IPEEC Activity report
Energy efficiency now seen as underpinning a 1.5°C future
The proven potential for energy efficiency as a major contributor to global sustainable development and to promoting human prosperity goals – while helping to mitigate climate change – has driven IPEEC activities since its inception in 2009. Ten years on, it is timely to ask whether the message has been received and to what effect.
In October 2018, we saw this message amplified when the International Panel on Climate Change (IPCC) released a Special Report in which the Low Energy Demand (LED) Scenario delivered the fastest results in the most efficient manner. This scenario requires strategic action across four areas: reducing global energy demand; accelerating decarbonisation of energy supply; increasing renewable energy; and large-scale afforestation (IPCC, 2018). Clearly, energy efficiency plays a central role in the LED Scenario, with reduction in demand also lowering energy-related emissions.

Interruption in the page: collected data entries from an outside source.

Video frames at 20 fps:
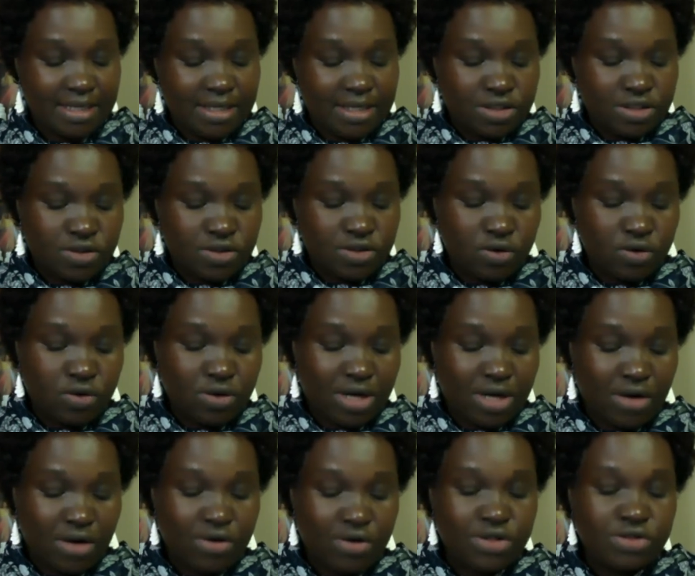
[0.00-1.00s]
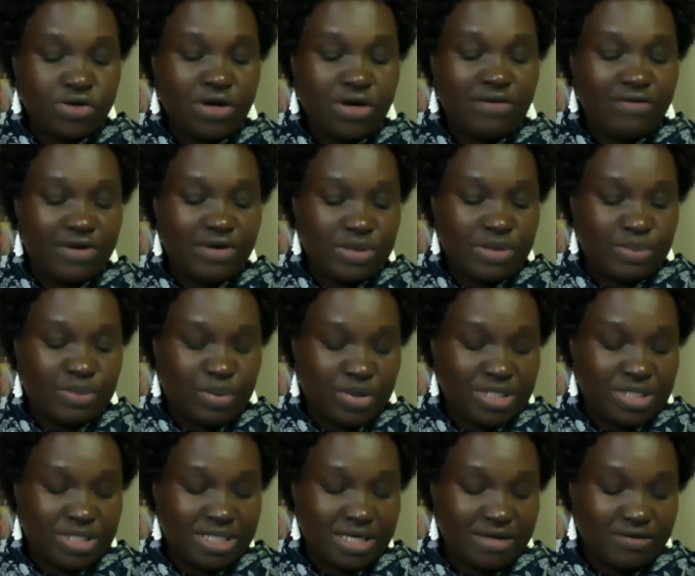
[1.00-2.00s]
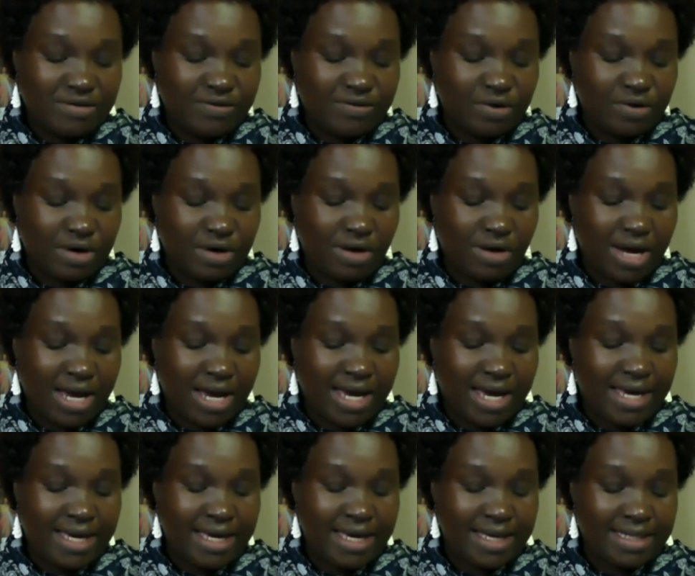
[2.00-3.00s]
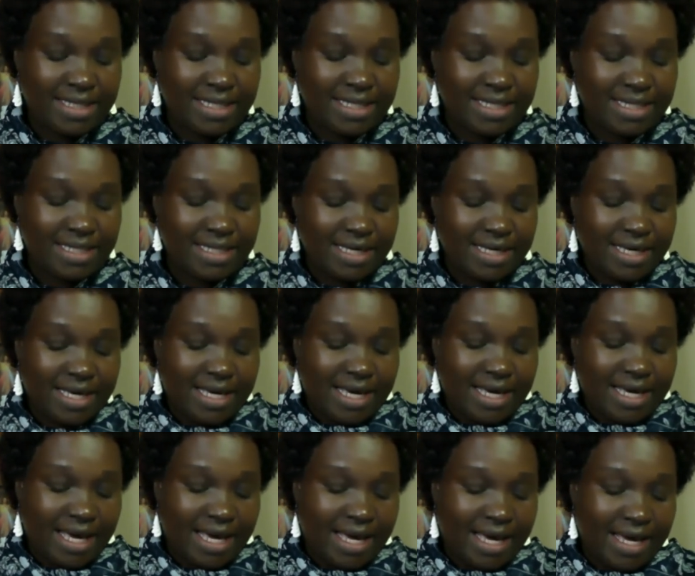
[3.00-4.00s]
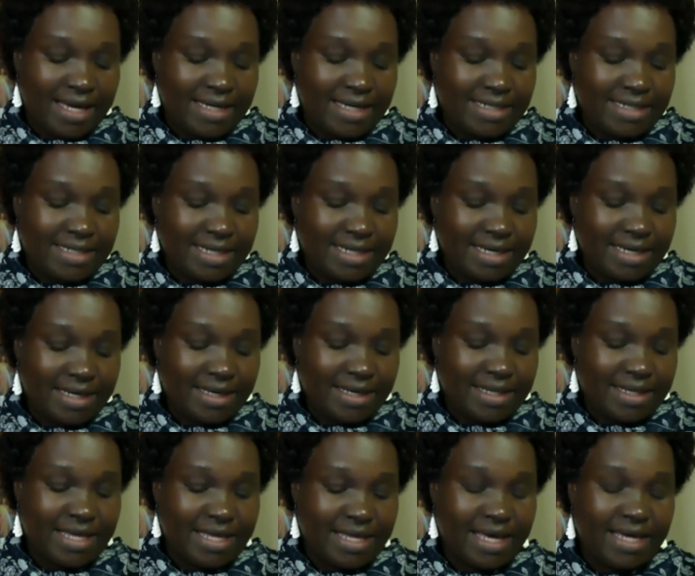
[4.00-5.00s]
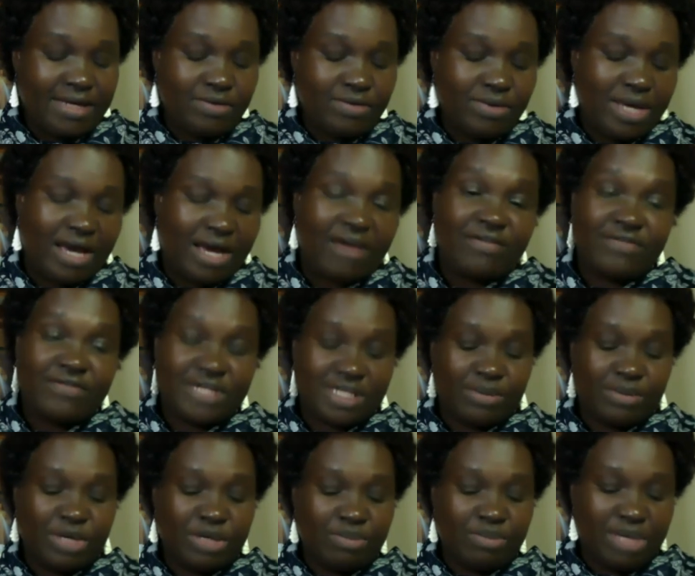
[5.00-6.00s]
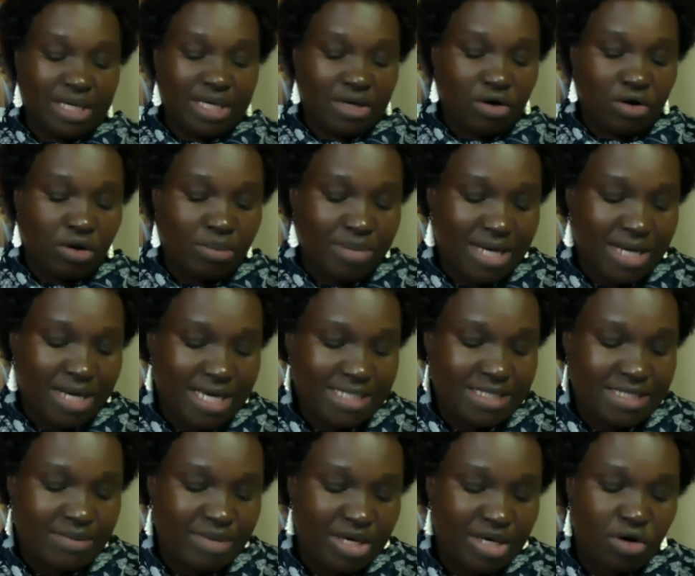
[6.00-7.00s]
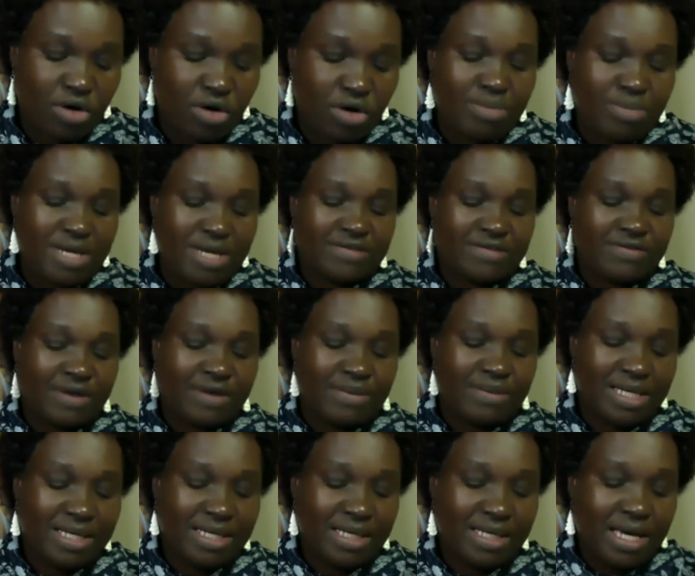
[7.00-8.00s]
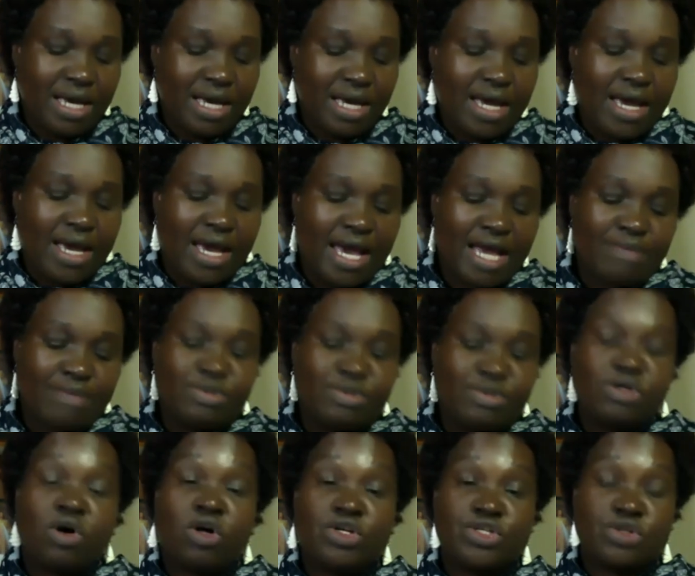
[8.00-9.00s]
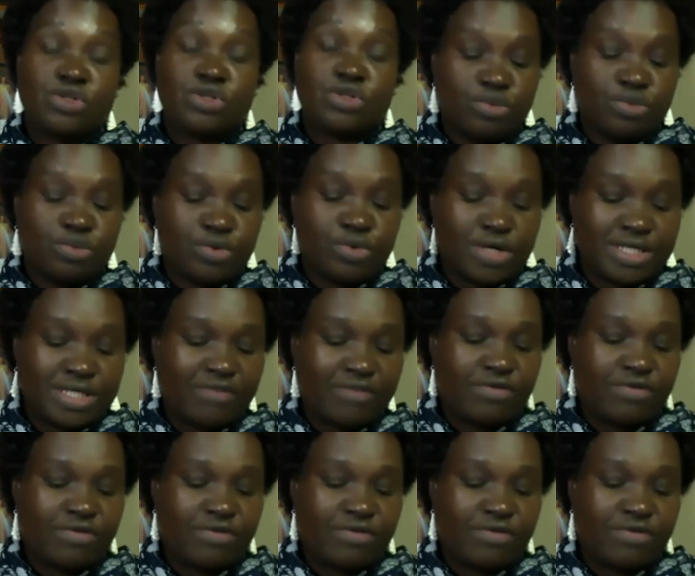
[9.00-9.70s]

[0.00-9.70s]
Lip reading: So carotenoid, very important for our eye health. And then we have vitamin B complex. The B complex family help also to protect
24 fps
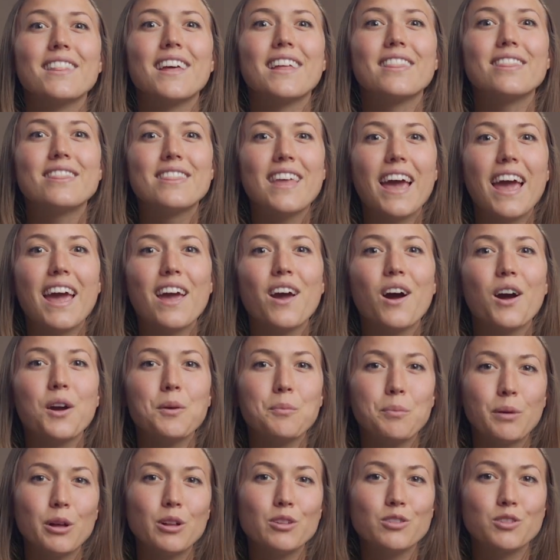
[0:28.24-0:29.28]
that they
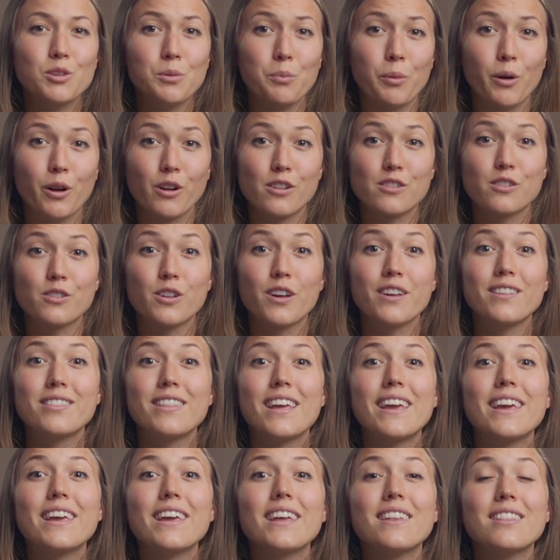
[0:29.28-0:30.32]
are built to birth so that
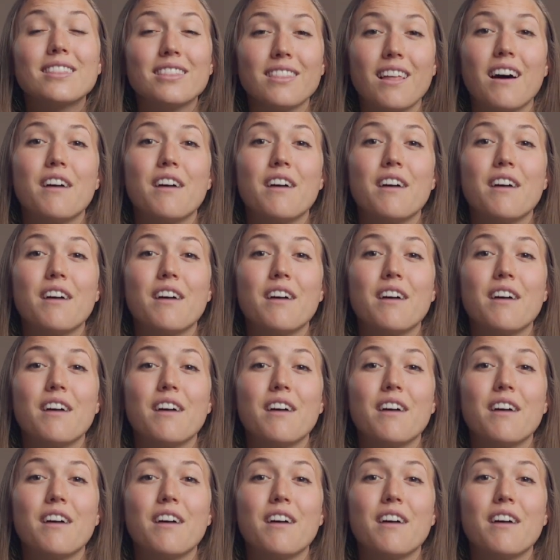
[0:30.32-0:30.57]
they can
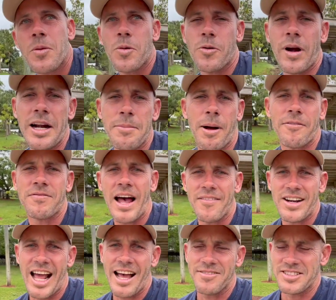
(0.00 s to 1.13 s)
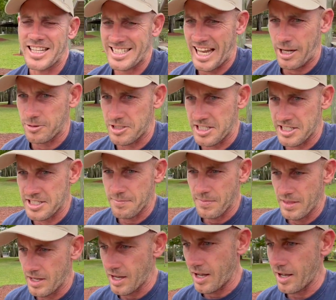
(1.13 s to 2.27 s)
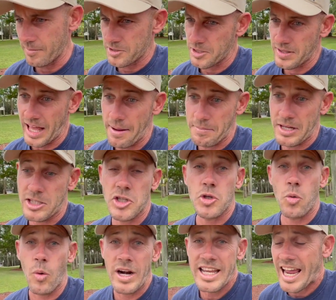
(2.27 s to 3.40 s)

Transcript: we're right about 5.5, 6 ounces. So that means 20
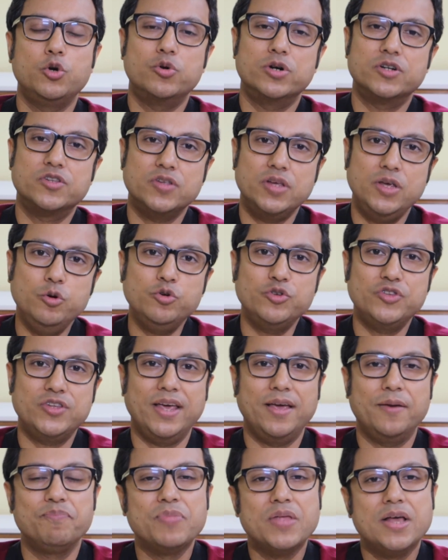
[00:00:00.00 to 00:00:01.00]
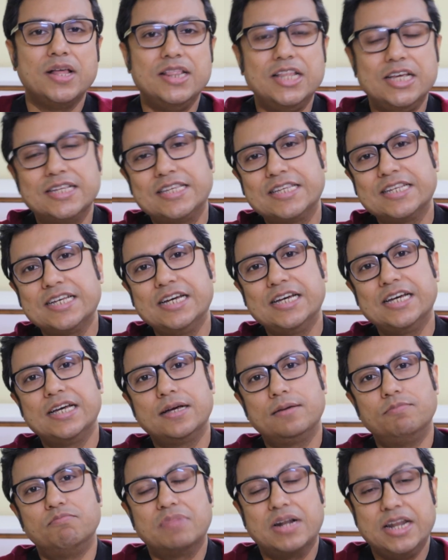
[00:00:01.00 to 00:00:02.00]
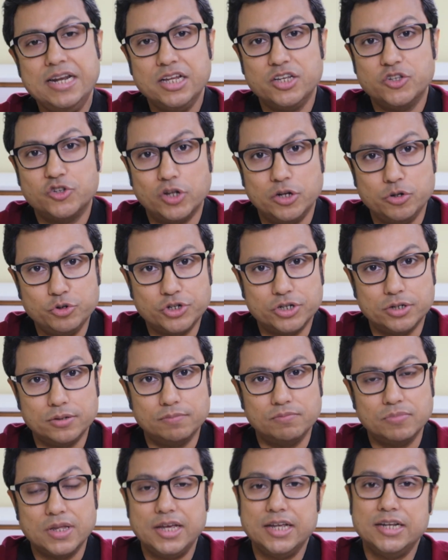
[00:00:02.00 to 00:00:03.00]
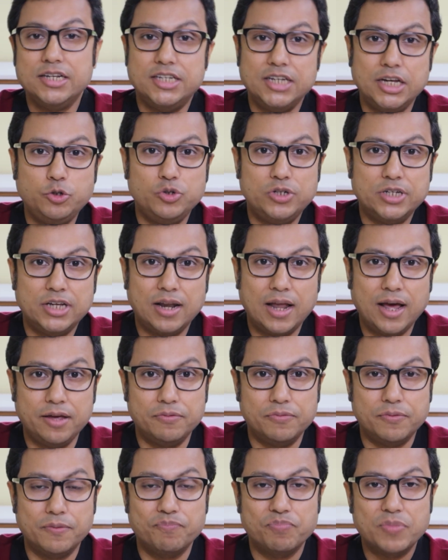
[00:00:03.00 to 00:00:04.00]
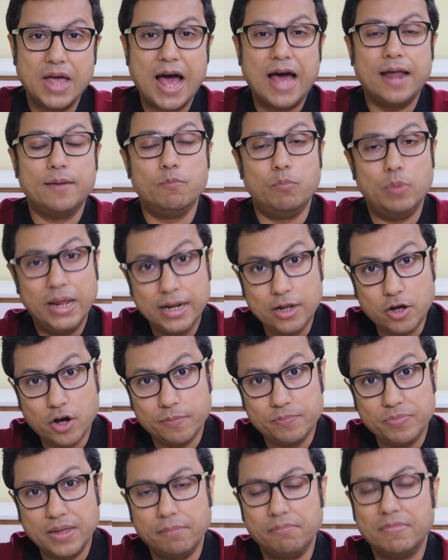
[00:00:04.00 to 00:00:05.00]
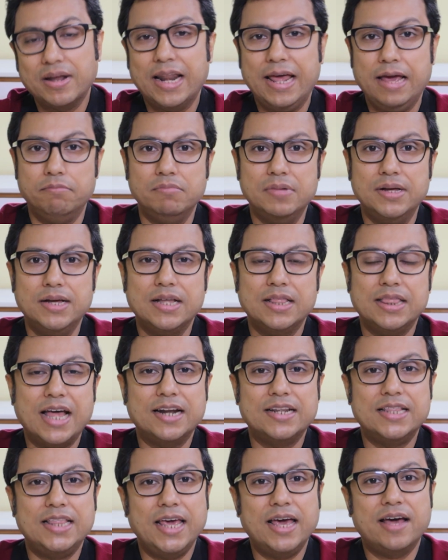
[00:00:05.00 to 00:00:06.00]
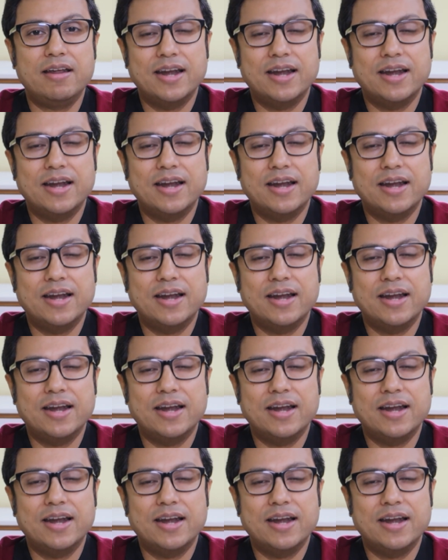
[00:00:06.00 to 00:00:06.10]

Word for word: towards using this cleaning solution in day to day life, and many of them claim that they are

Energy efficiency gained global attention in other key fora. The UN Sustainable Development Goal #7, adopted in 2015, sets the ambitious target to double the rate of improvement for energy efficiency, within the wider goal to achieve universal access to clean, affordable energy by 2030 (SEFORALL, 2015). Additionally, it was shown that energy efficiency measures can deliver almost half of the 2030 greenhouse gas (GHG) emissions reduction target set out in the agreement reached by the 21st Conference of the Parties (COP21) to the UN Framework Convention on Climate Change (UNFCCC), known as the COP21 Paris Agreement (UNFCCC, 2018).